Start of Block

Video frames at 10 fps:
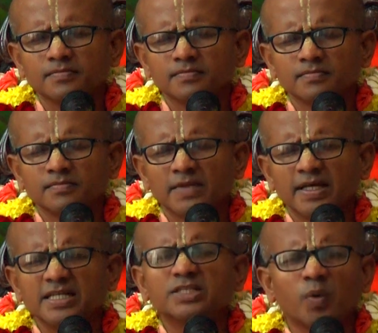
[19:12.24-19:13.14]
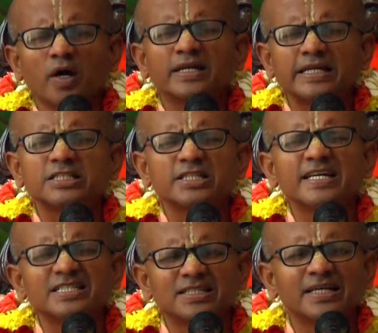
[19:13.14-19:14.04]
mm. is what Krishna
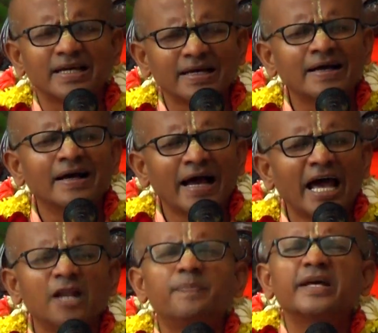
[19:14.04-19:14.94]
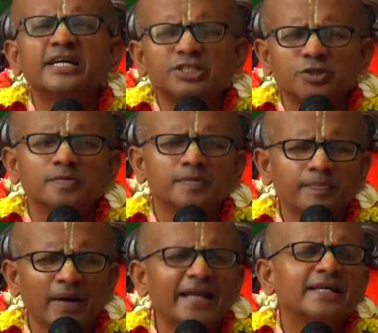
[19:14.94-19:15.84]
is helping us, to,
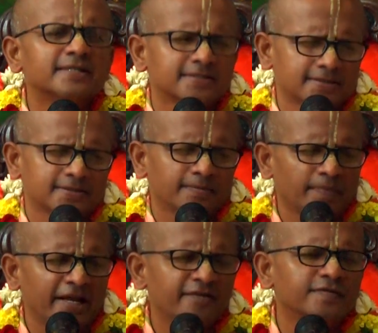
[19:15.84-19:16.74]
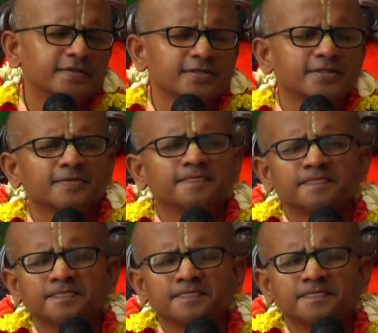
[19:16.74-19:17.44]
planning us and planning for us.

End of Block

• TASK GOAL
Go through the material above and retype every line exactly, without the images.

• ANSWER BOX
Video frames at 10 fps:
[19:12.24-19:13.14]
[19:13.14-19:14.04]
mm. is what Krishna
[19:14.04-19:14.94]
[19:14.94-19:15.84]
is helping us, to,
[19:15.84-19:16.74]
[19:16.74-19:17.44]
planning us and planning for us.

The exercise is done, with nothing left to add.